The two names that seem to have some connection to the Book of Mormon story would be Joktan’s fourth son, Jerah, and his eleventh son, Ophir, though for different reasons. It should also be kept in mind that while we place little emphasis on names in the West, in the Middle East a name, especially in the Hebrew and Arab worlds, is very significant and is not given without purpose and much thought, and has a tendency to guide one throughout his lifetime.
    Jerah. The name means “month,” and “yareah” means “moon.”  The name “moon” has been placed in Yemen and southern Arabia. Jerakh is a fortress near Hadhramaut Yemen. –arah means to wander, travel, used only five times in the entire Bible, perhaps meaning wander or journey, as does the moon through the sky, the most ambulant body in the heavens from man’s view. In addition, the name Jerah is also known as Jerad (Jered, Jarod, Jarred, Jarrod, Jerred, Jerrod), the more common use than Jerah. In this case, “Jared” means “descent” or “ruler”).
Ophir. Like Jerath, the name Ophir, from Orah, means “way” or “path, as in “one steers his life (“Orha” means “company” or “caravan.”) Obviously, both Jared and his brother became wanderers (Ether 3:3).
    We find in the scriptural record that “the Lord did bring Jared and his brethren forth even to that great sea which divideth the lands. And as they came to the sea they pitched their tents; and they called the name of the place Moriancumer; and they dwelt in tents, and dwelt in tents upon the seashore for the space of four years” (Ether 2:13). It would certainly be understood that the location where the Jaredites settled would be given a name consistent with the one who led the party to settle there, which would be the brother of Jared, or Mahonri Moriancumer. And in looking at that name, it should be noted that the -um proceeding the -er suffix in Moriancumr’s name means “God,” and the element -r used as a final suffix can also be the form of -er, meaning the same thing, “to see.” Thus the interpretation of the name would be: ‘Morianc “sees God.”
    Obviously, “to seed God” (Ether 12:21) was a profound experience that was the brother of Jared’s privilege to have on the mountain (when asking the Lord to touch the stones and give them light).
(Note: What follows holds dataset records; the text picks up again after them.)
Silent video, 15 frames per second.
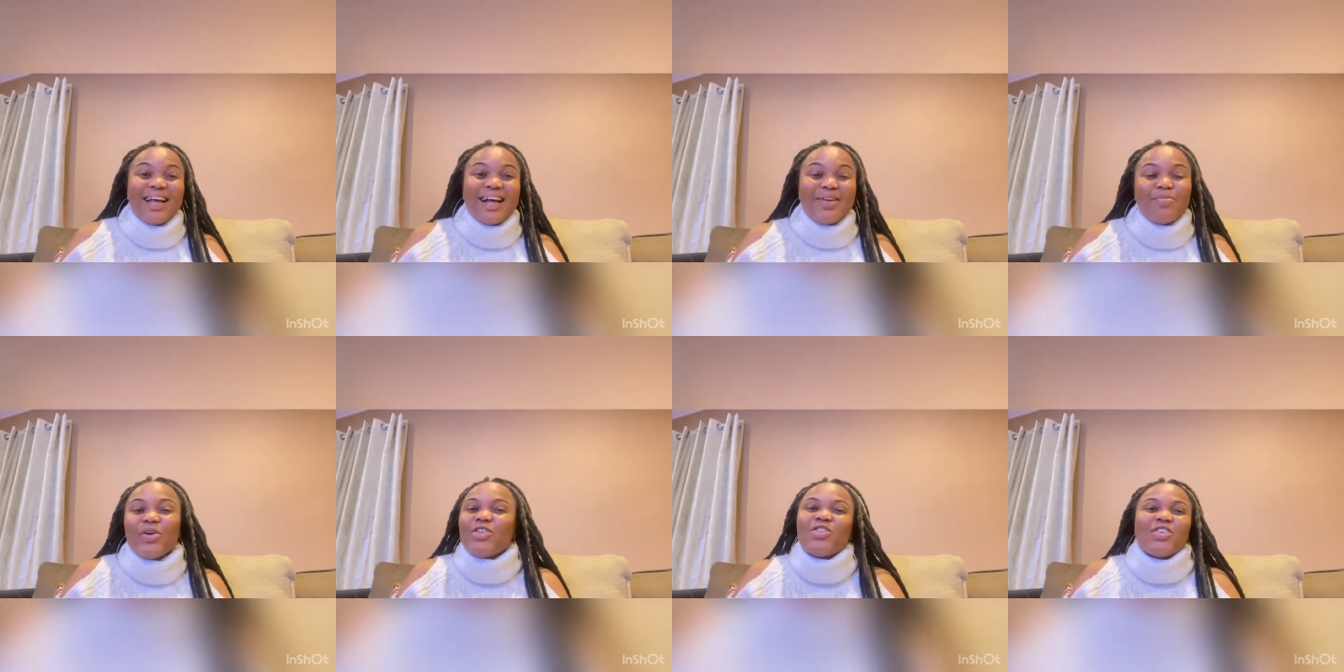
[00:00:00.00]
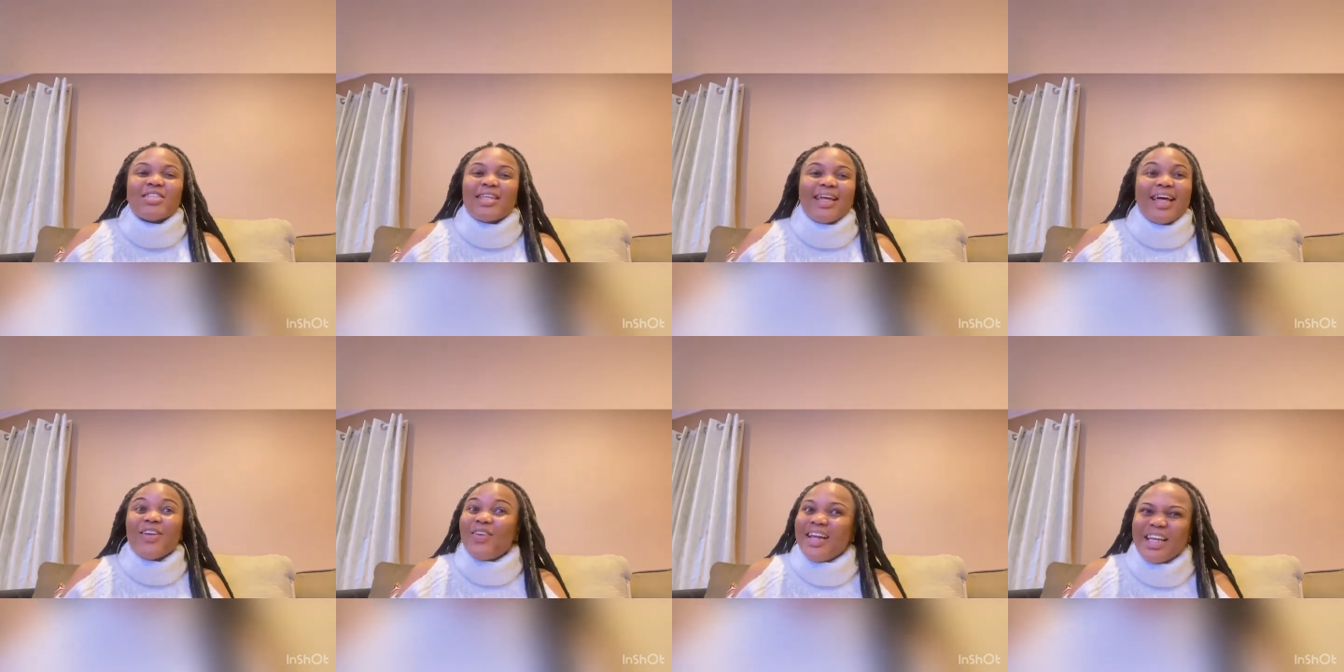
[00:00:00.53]
But it's just that I
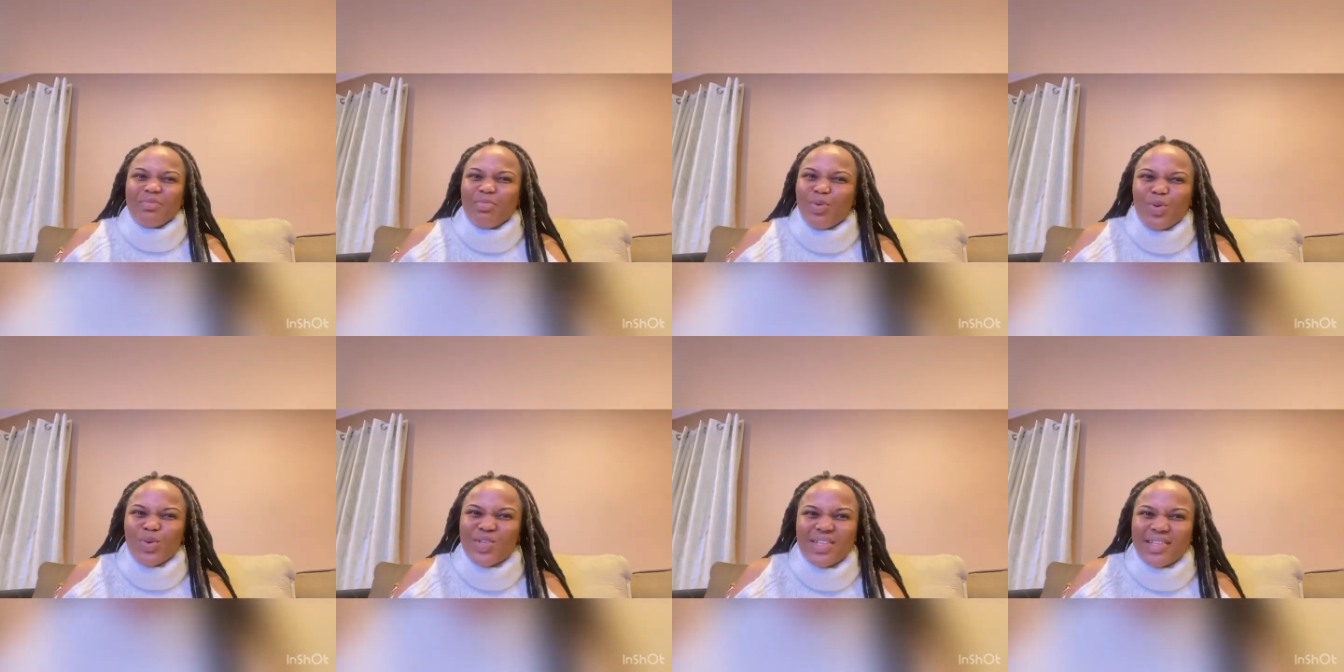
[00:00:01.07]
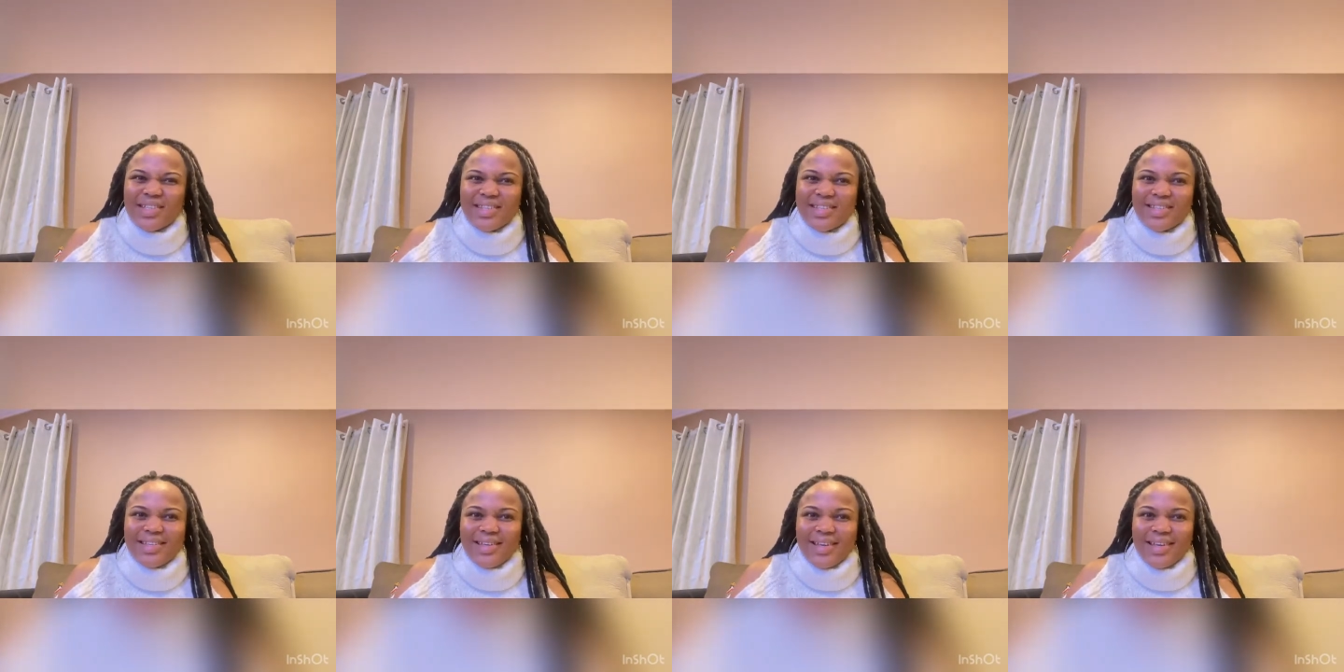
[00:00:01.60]
don't like bullshit.
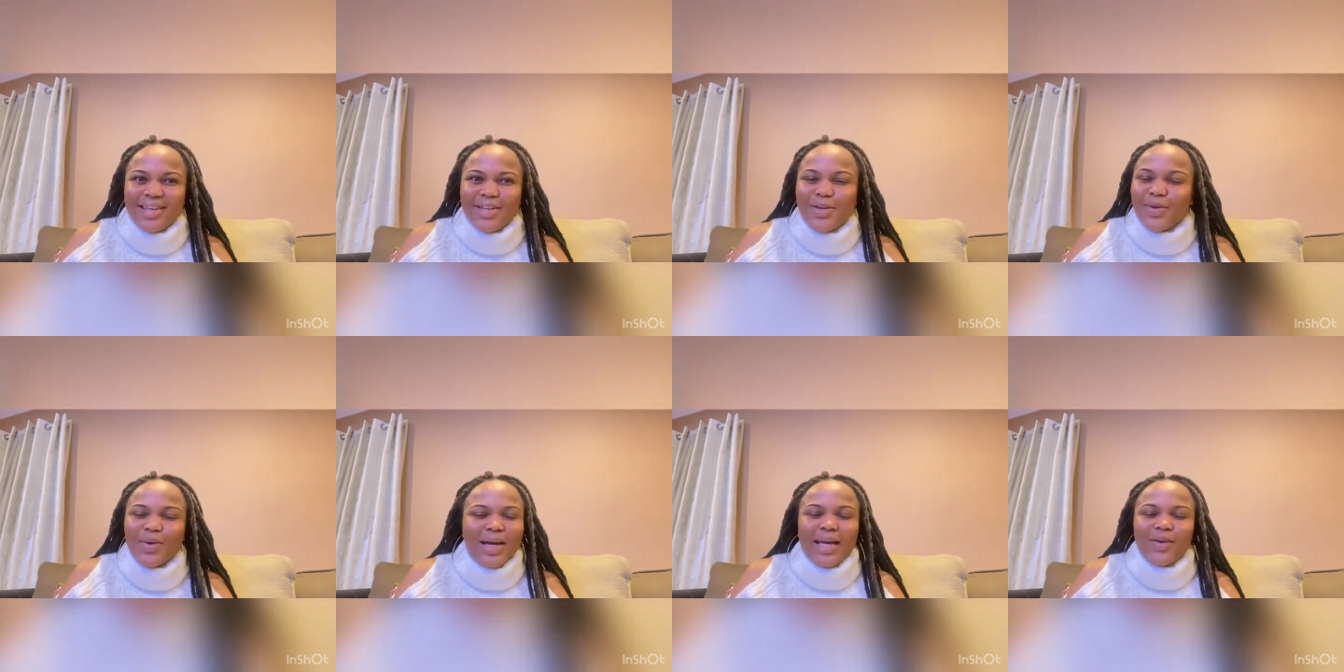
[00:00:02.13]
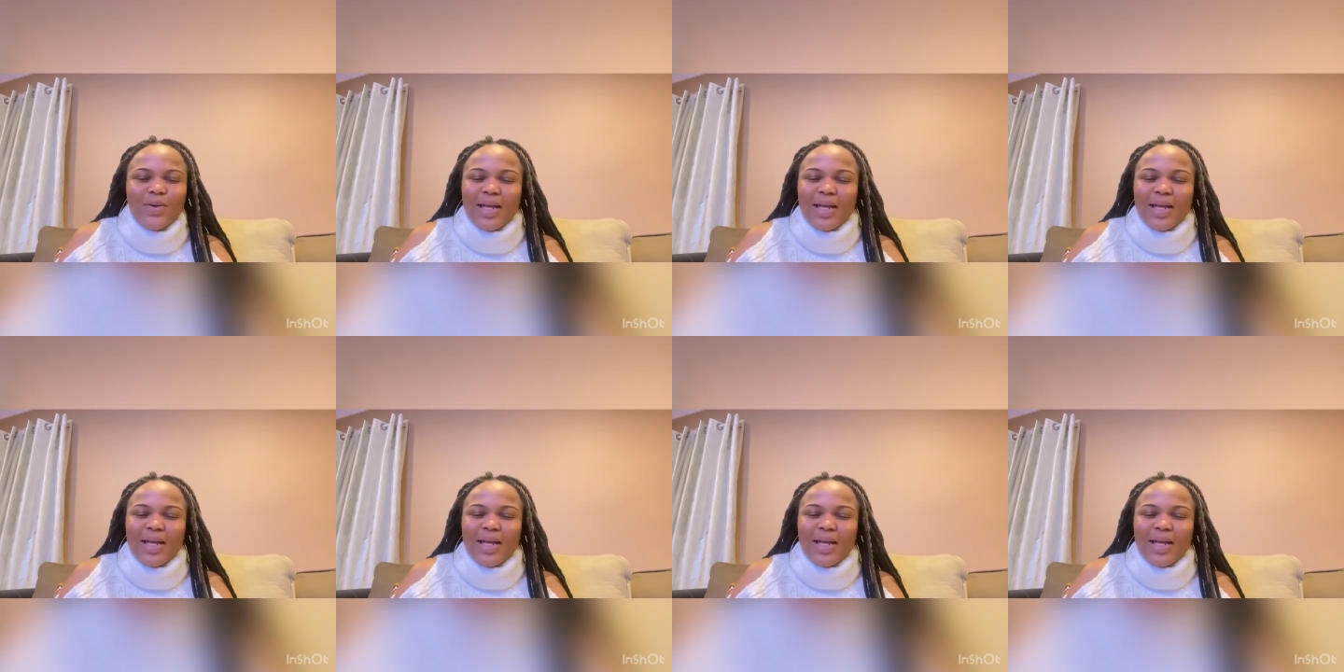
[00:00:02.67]
You know, I don't like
It was also a life-changing experience quite consistent with the Lord changing the names of his prophets for special reasons—in this case, a name to signify that the brother of Jared actually saw the Lord and a reason for him not to mention it continually in his writings about the events of himself and his brother. Yet, the event might have been known to his closest brethren, who evidently were the “they” in “and they called the name of the place Moriancumer.”
    On the other hand, since the brother of Jared was undoubtedly the one writing this record, he might have simply inserted the name the Lord had given him, “Moriancumer,” into the record, instead of his “birth name,” by which his brethren would have known him. While this is speculative, it is consistent with the name changes the Lord caused in others (Abram to Abraham, Jacob to Israel, Simon to Peter, Saul to Paul, and women, Sarai to Sarah, Hadassah to Esther (see also Revelation 2:17).
    Thus, the place they called Ophir, in honor of him who brought them there, he inserted his new name, perhaps known only to him, in the record, Moriancumer.
King Solomon and the Tyrian king Hiram combined upon a joint expedition to Ophir down the Red Sea from Eziongeber (Kings and Chronicles), and three sons in the Arabic Kitab al-Magail, the Syriac “Cave of Tresures,” and the Ethiopic “Conflict of Adam and Eve”
    Ophir, of course, is a name well known along the southern coast of Arabia. In history, we find that Ophir (the eleventh son of Joktan) and other brothers moved to the area between Mesha and Sephar with a mountain on the east which many scholars believe is Zopher or Dhofar in Oman, which harbor was called Mosha (Mesha) by the Greeks, with Mt. Samban, the tallest mountain in all southern Oman on the east end of Dhofar.